Der Sicherheitsexperte Charlie Miller hat nach eigenen Angaben 20 Schwachstellen in Mac OS X aufgespürt. Details will er in der nächsten Woche auf der Sicherheitskonferenz CanSecWest 2010 in Vancouver bekannt geben. "Die rund 20 Zero-day-Lücken befinden sich laut Miller in Closed-Source-Produkten von Apple. [...] Miller fand die neuen Schwachstellen durch Fuzzing, also das Bombardieren der Eingabekanäle einer Anwendung mit möglichst vielen kaputten Daten. Der Untertitel seines Vortrags lautet: 'Eine Analyse des Fuzzings von 4 Produkten mit 5 Zeilen Python-Code'", berichtet heise online. Miller hatte in der Vergangenheit bereits mehrfach Sicherheitslecks im Apple-Betriebssystem ausfindig gemacht.

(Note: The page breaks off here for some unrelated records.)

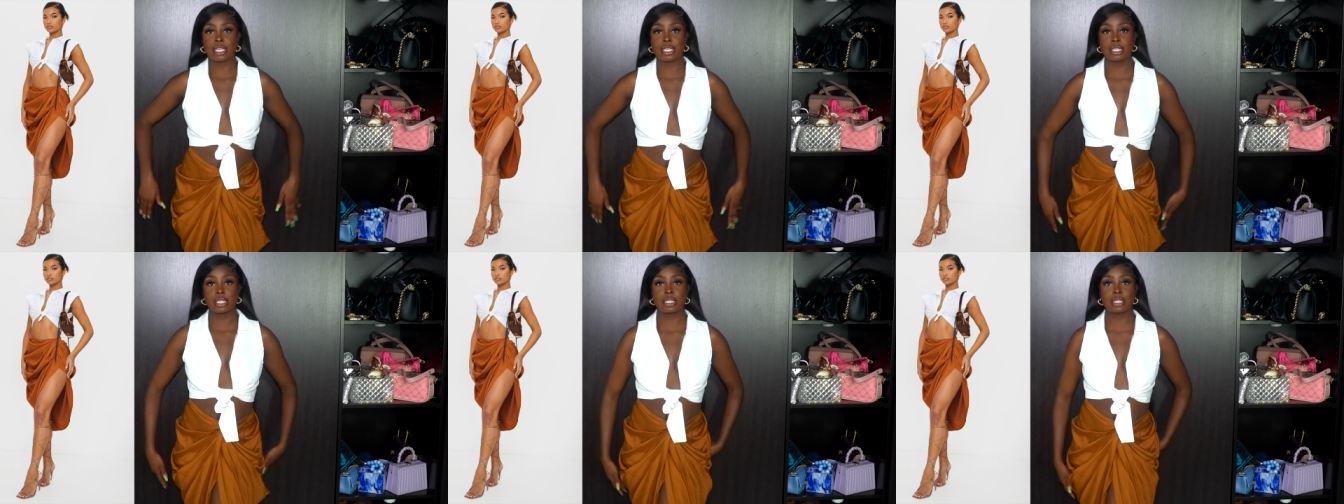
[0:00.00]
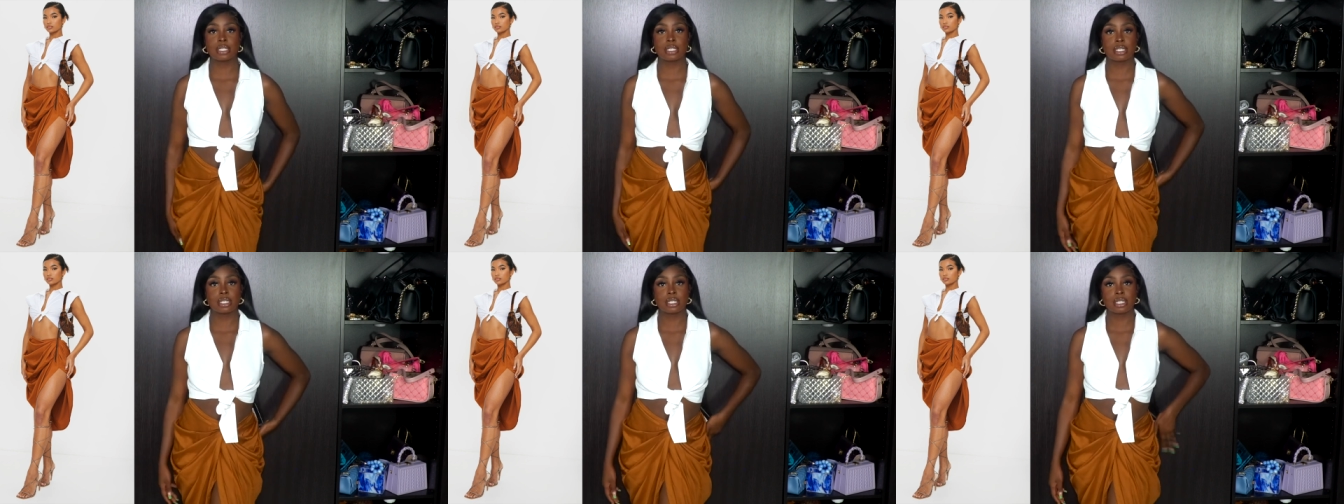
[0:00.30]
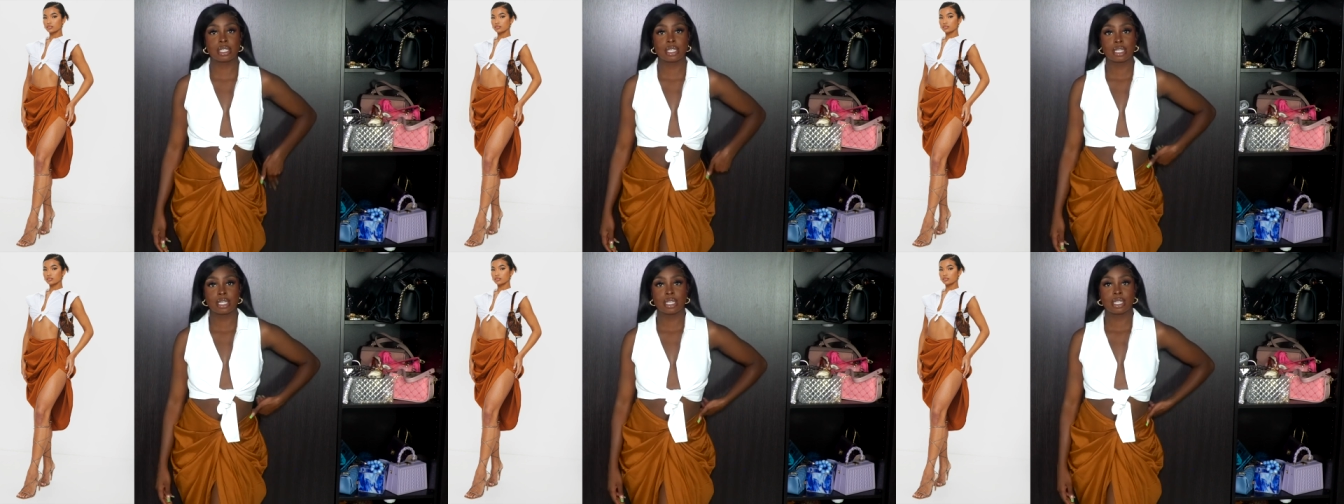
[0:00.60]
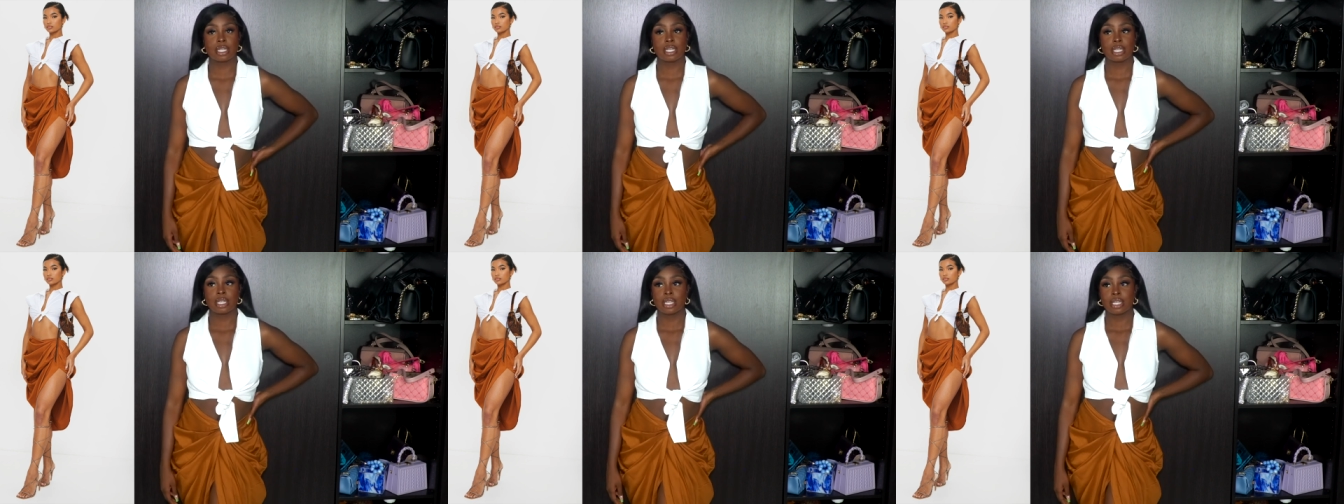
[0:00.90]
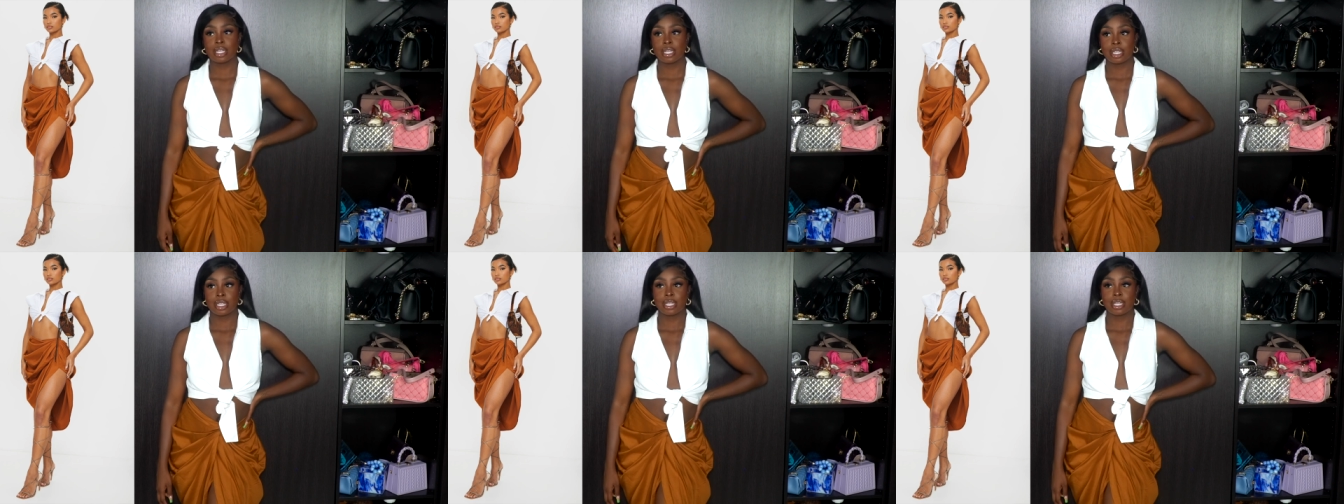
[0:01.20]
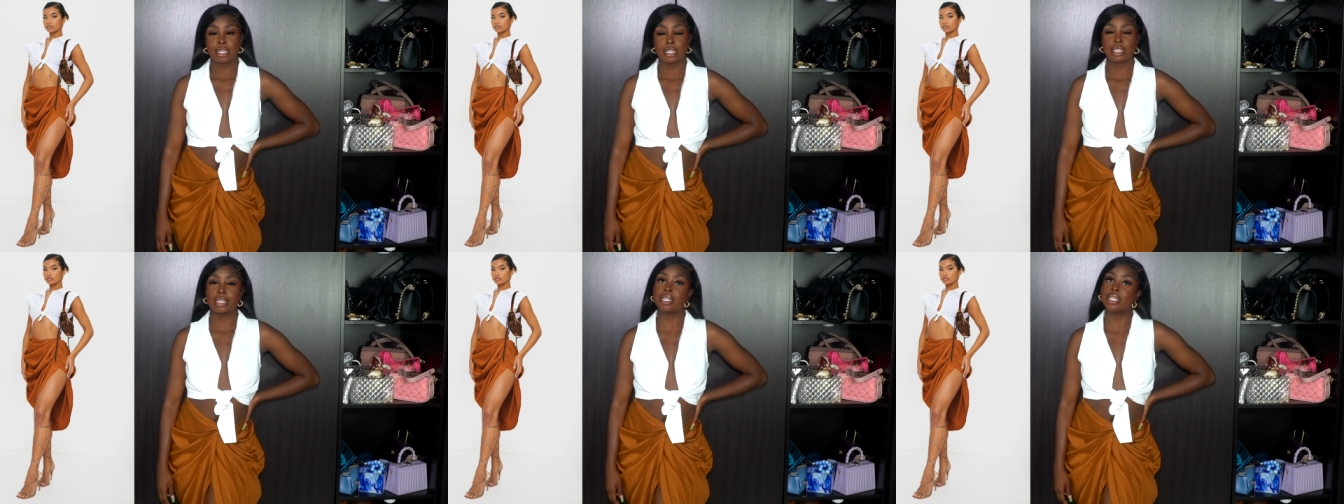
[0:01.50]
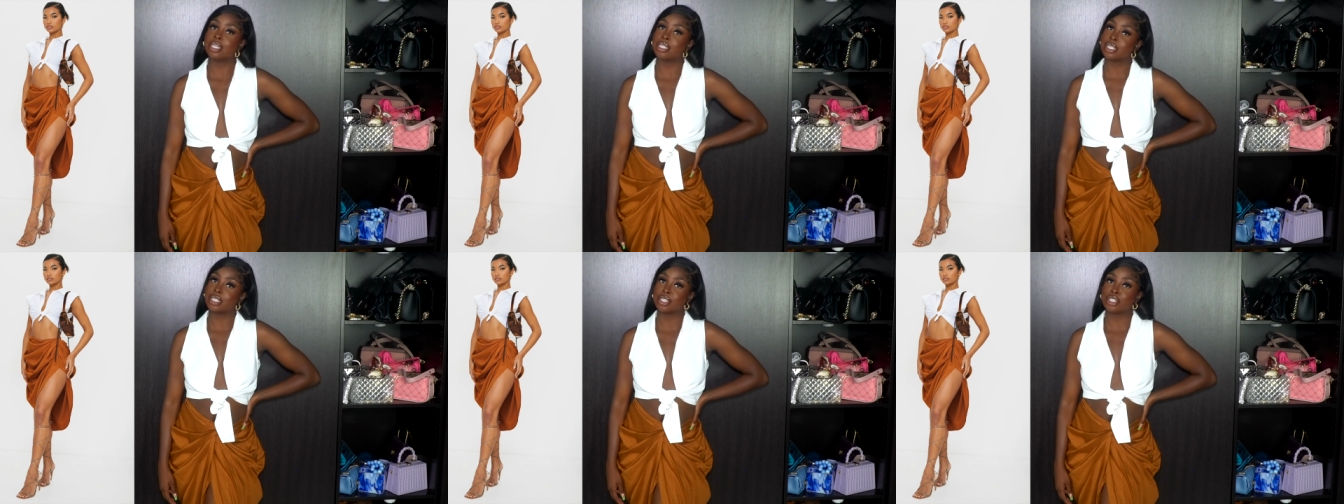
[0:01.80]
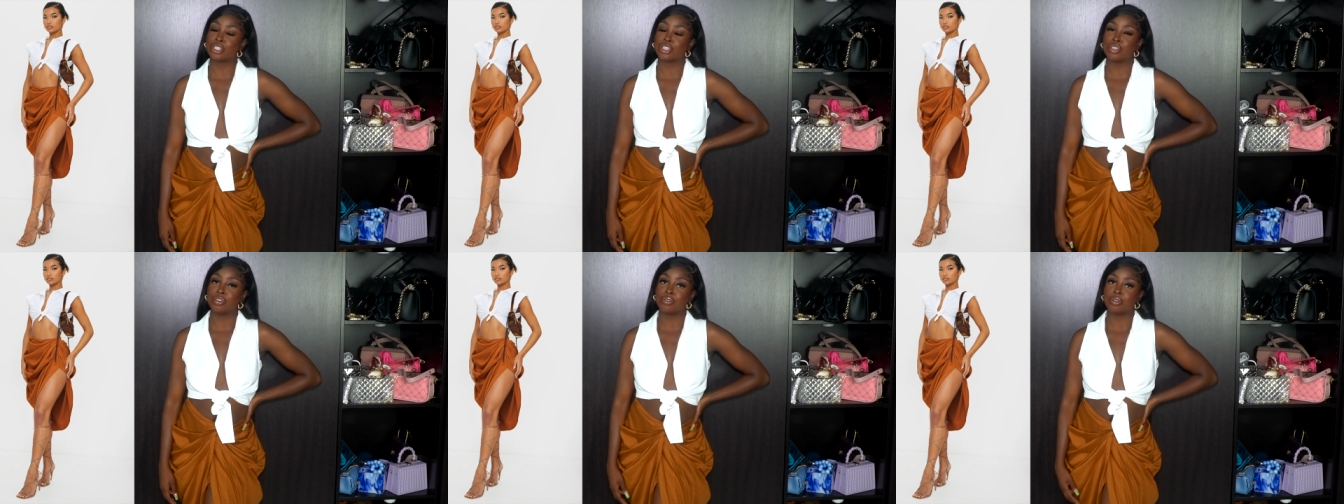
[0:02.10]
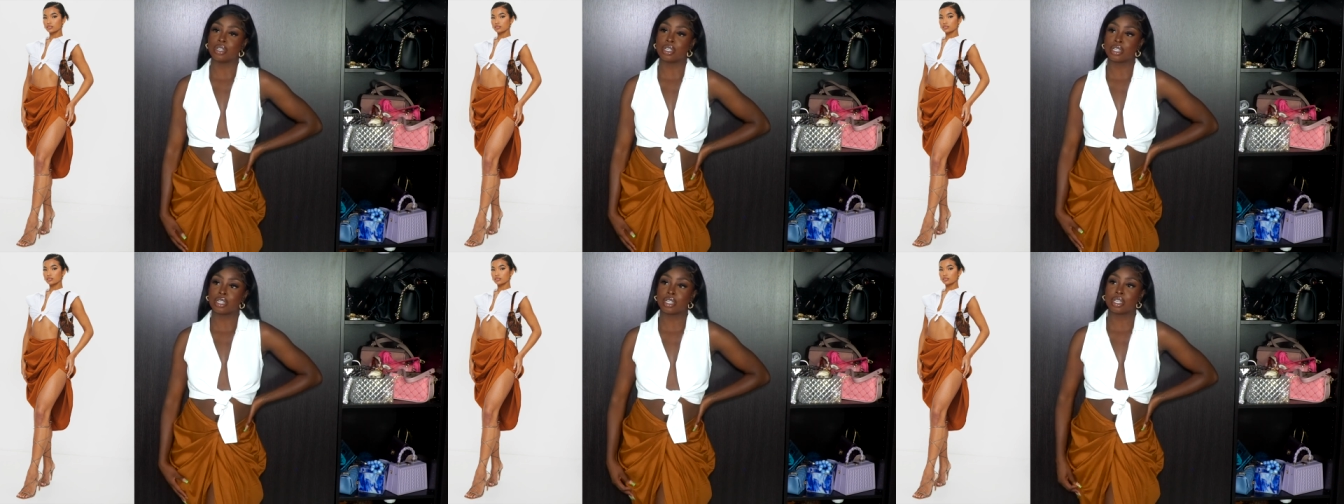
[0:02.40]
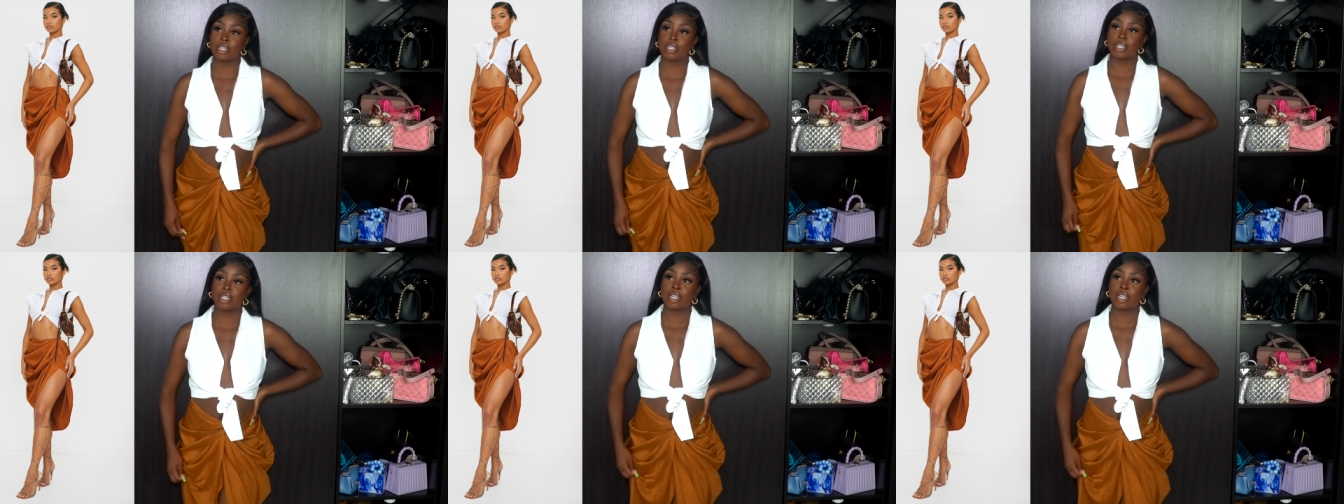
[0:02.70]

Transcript: this this is cuter.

Der Fachmann zählt Mac OS X zu den vergleichsweise unsicheren Betriebssystemen. Mac-User seien momentan nur deshalb einem geringeren Risiko ausgesetzt, weil die Apple-Plattform wegen ihres geringen Marktanteils noch nicht in den Fokus der Hacker gerückt sei.

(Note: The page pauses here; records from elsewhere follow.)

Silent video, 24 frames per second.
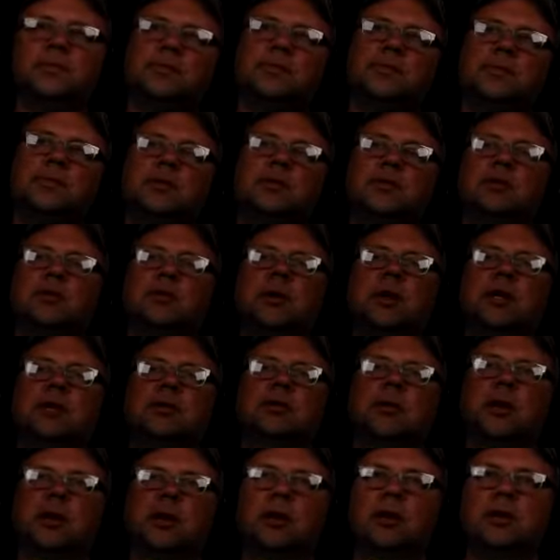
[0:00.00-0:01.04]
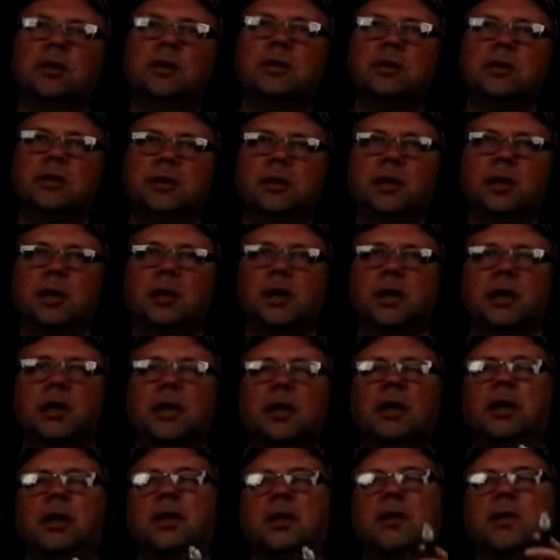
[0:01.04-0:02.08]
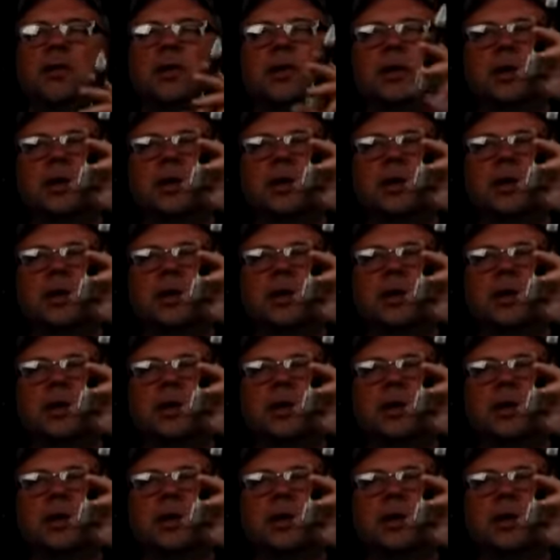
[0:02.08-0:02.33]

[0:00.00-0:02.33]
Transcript: this one rod. Now,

Apple würde das Thema Sicherheit viel zu locker angehen. "Sie verkaufen viele Computer; und niemand verzichtet auf den Kauf eines Apple-Computers wegen einer wahrgenommenen geringeren Sicherheit", erklärte Miller gegenüber heise online. Aus Sicht des Unternehmens habe Apple "kein Sicherheitsproblem, solange es nicht seinen wirtschaftlichen Erfolg betrifft, was bislang noch nicht der Fall war", behauptet Miller.
Während des Wettbewerbs Pwn2Own, der im Rahmen der CanSecWest stattfindet, gelang es Miller mehrmals, über Sicherheitslücken in Macs einzudringen (mehr dazu hier und hier). Zudem entdeckte er im Sommer 2009 eine gefährliche Schwachstelle in der SMS-Funktion des iPhone OS.